▶ _Assignment_:
Output the data below exactly, without images.

====

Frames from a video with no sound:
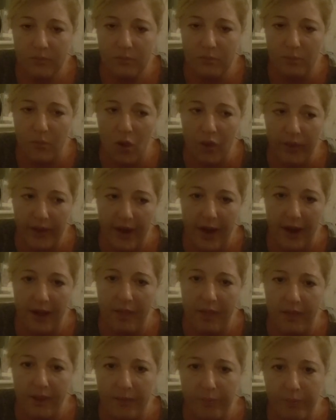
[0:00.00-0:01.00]
More than
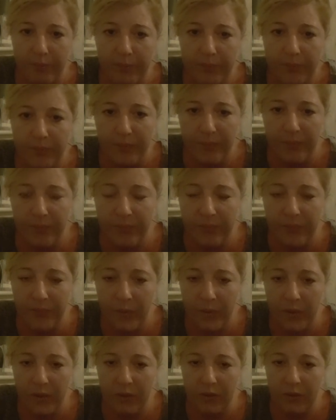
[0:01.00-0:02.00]
anything.
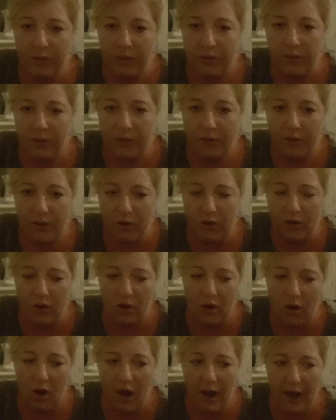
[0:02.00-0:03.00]

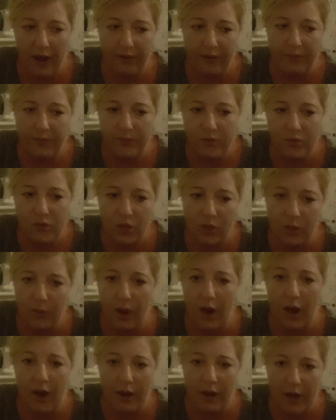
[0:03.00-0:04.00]
And not have too
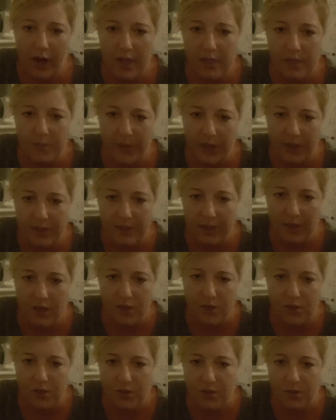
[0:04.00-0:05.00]
higher
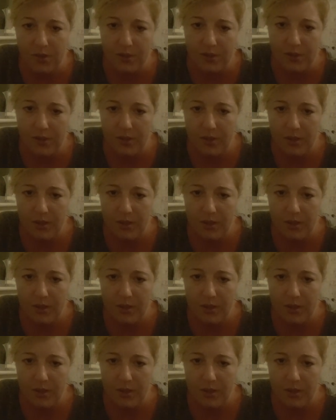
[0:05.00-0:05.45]
expectations.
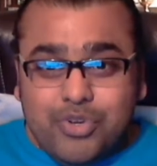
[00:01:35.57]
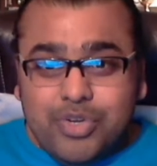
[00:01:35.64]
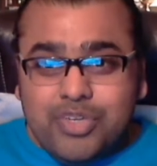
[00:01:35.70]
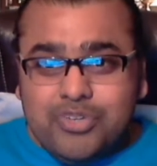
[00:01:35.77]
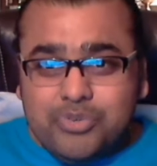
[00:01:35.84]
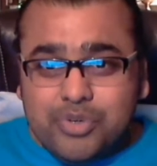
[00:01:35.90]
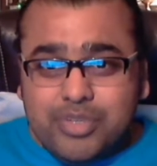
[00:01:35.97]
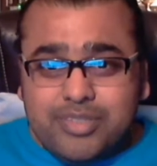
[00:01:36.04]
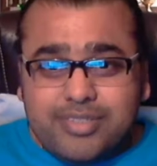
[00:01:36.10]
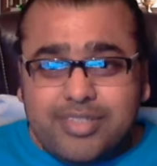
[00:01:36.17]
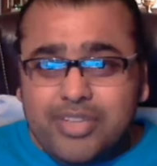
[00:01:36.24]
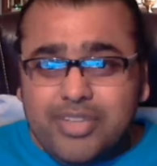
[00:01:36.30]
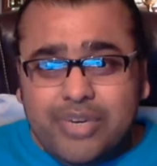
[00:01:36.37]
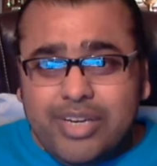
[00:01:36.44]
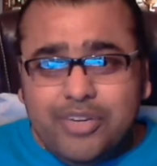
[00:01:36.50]
your interests,
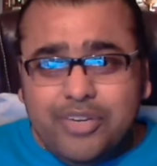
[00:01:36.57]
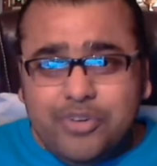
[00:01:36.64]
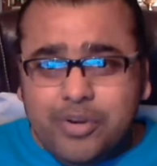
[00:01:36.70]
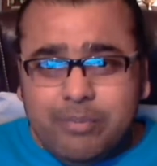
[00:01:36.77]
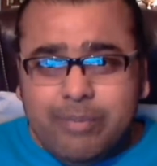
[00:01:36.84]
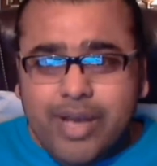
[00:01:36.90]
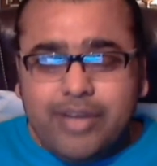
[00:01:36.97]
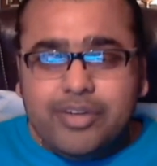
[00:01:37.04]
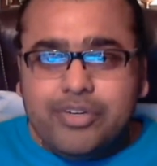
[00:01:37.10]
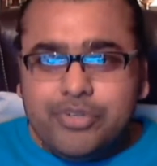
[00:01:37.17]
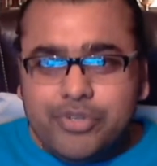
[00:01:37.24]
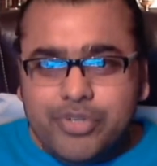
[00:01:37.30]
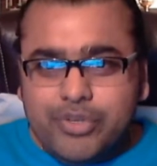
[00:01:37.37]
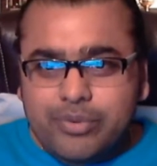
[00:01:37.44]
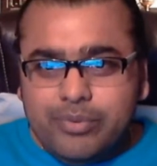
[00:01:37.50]
they really don't matter
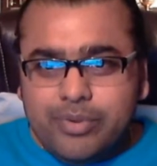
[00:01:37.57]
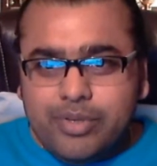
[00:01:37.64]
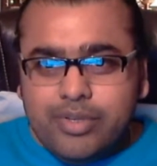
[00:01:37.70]
to you,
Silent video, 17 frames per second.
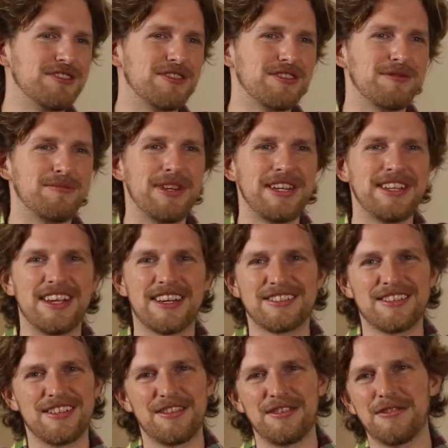or being
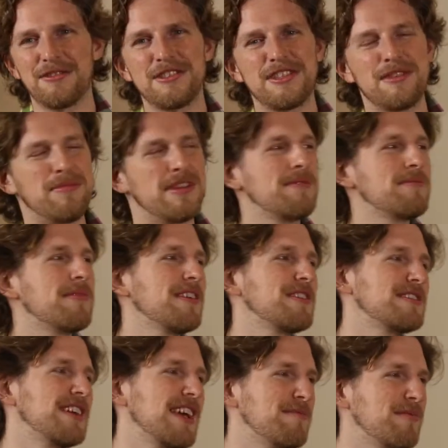next to the noisy ping
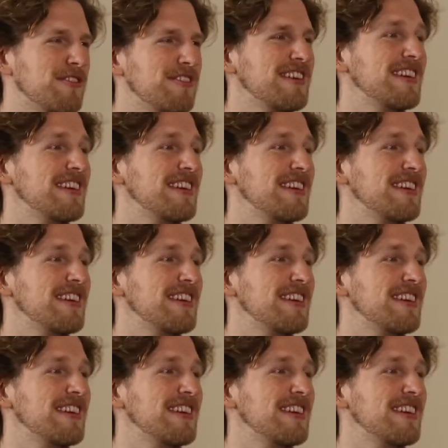pong table or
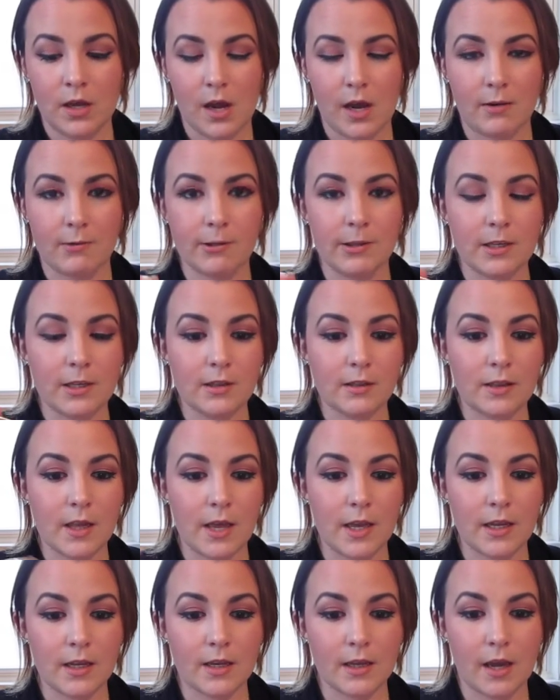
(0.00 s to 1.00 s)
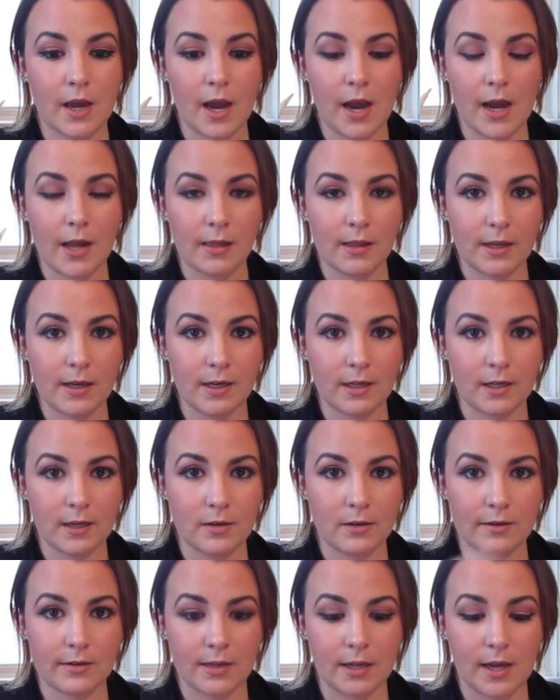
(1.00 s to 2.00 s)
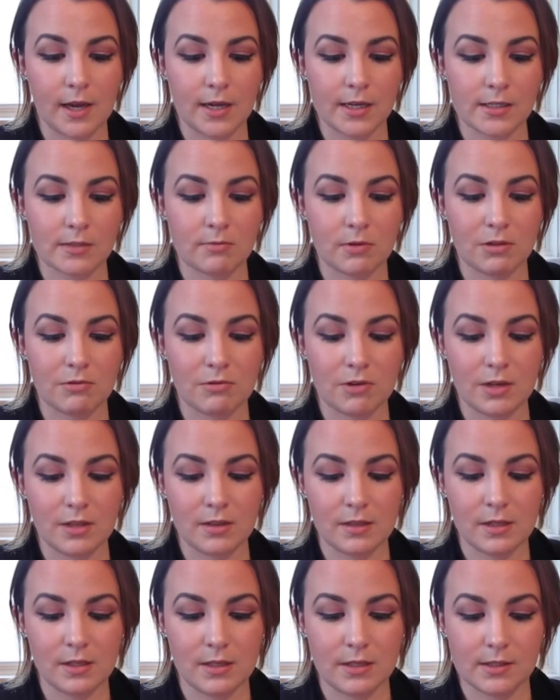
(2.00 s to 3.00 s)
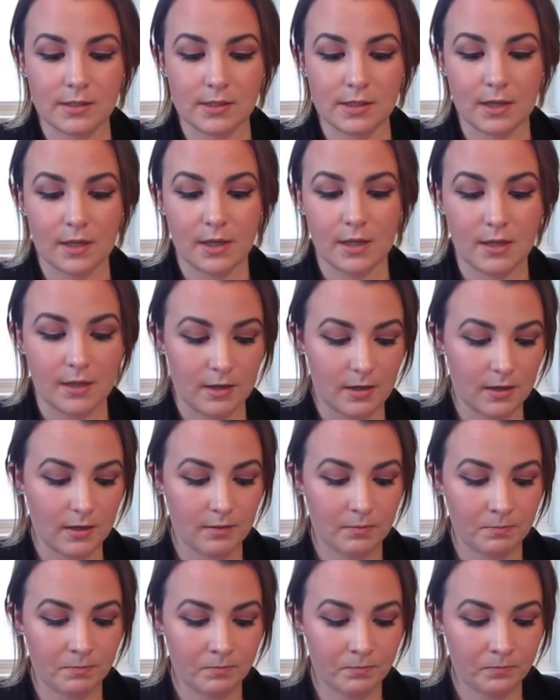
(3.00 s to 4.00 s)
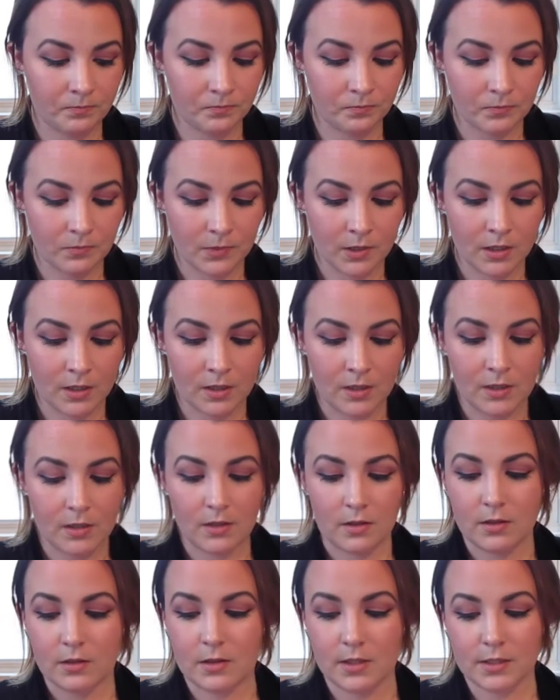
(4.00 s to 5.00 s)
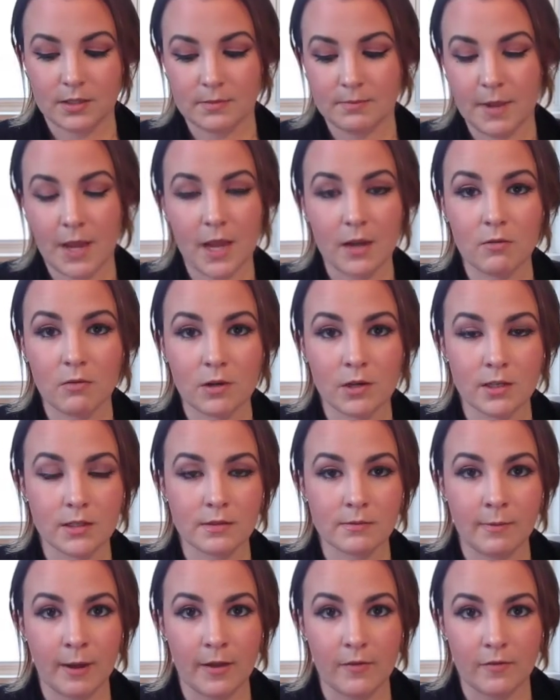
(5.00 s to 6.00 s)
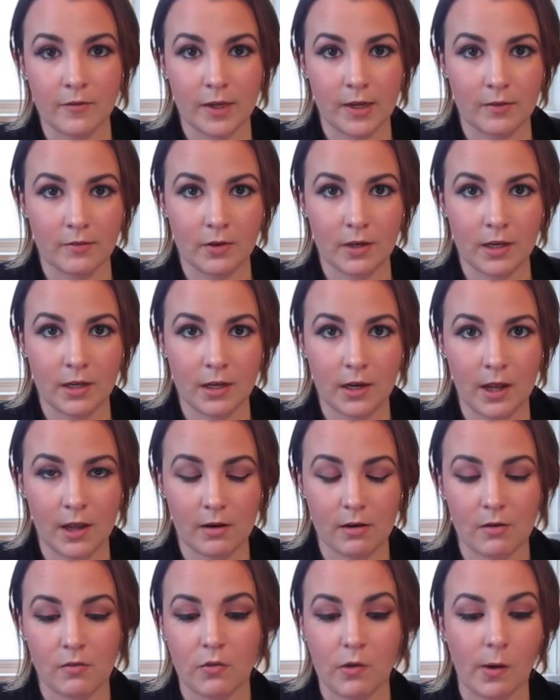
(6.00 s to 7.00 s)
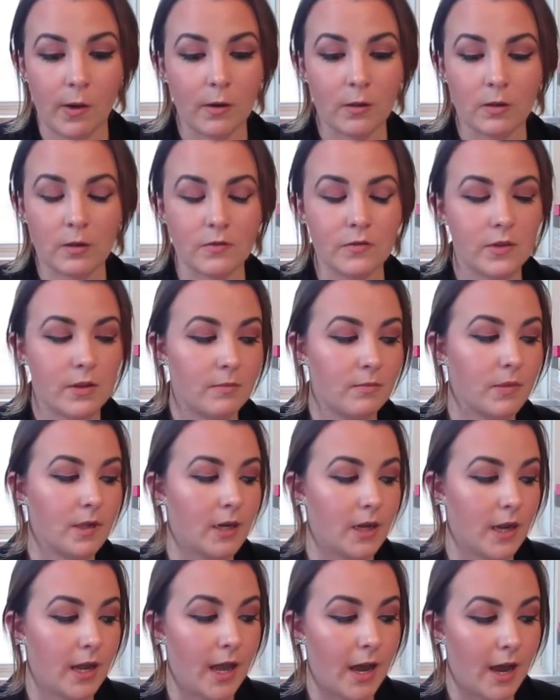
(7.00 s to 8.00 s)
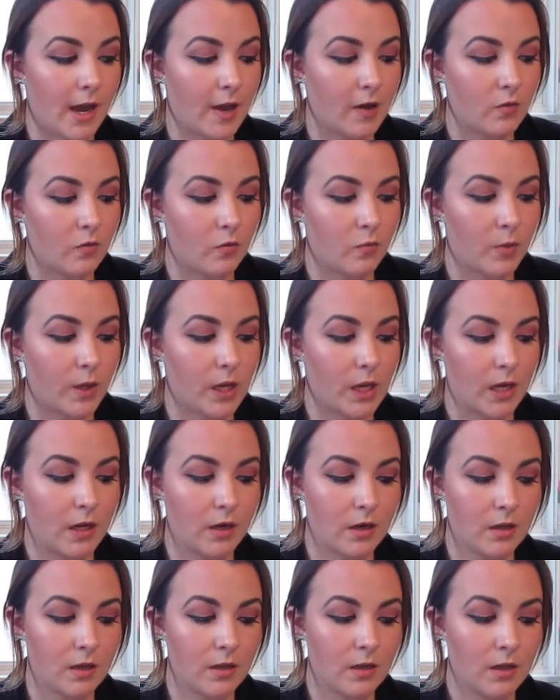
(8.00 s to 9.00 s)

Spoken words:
really like highlighting under the eyes with one of these, and this MAC one is my favorite out of all of them that I have, but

====

▶ _Answer section_:
Frames from a video with no sound:
[0:00.00-0:01.00]
More than
[0:01.00-0:02.00]
anything.
[0:02.00-0:03.00]

[0:03.00-0:04.00]
And not have too
[0:04.00-0:05.00]
higher
[0:05.00-0:05.45]
expectations.
[00:01:35.57]
[00:01:35.64]
[00:01:35.70]
[00:01:35.77]
[00:01:35.84]
[00:01:35.90]
[00:01:35.97]
[00:01:36.04]
[00:01:36.10]
[00:01:36.17]
[00:01:36.24]
[00:01:36.30]
[00:01:36.37]
[00:01:36.44]
[00:01:36.50]
your interests,
[00:01:36.57]
[00:01:36.64]
[00:01:36.70]
[00:01:36.77]
[00:01:36.84]
[00:01:36.90]
[00:01:36.97]
[00:01:37.04]
[00:01:37.10]
[00:01:37.17]
[00:01:37.24]
[00:01:37.30]
[00:01:37.37]
[00:01:37.44]
[00:01:37.50]
they really don't matter
[00:01:37.57]
[00:01:37.64]
[00:01:37.70]
to you,
Silent video, 17 frames per second.
or being
next to the noisy ping
pong table or
(0.00 s to 1.00 s)
(1.00 s to 2.00 s)
(2.00 s to 3.00 s)
(3.00 s to 4.00 s)
(4.00 s to 5.00 s)
(5.00 s to 6.00 s)
(6.00 s to 7.00 s)
(7.00 s to 8.00 s)
(8.00 s to 9.00 s)

Spoken words:
really like highlighting under the eyes with one of these, and this MAC one is my favorite out of all of them that I have, but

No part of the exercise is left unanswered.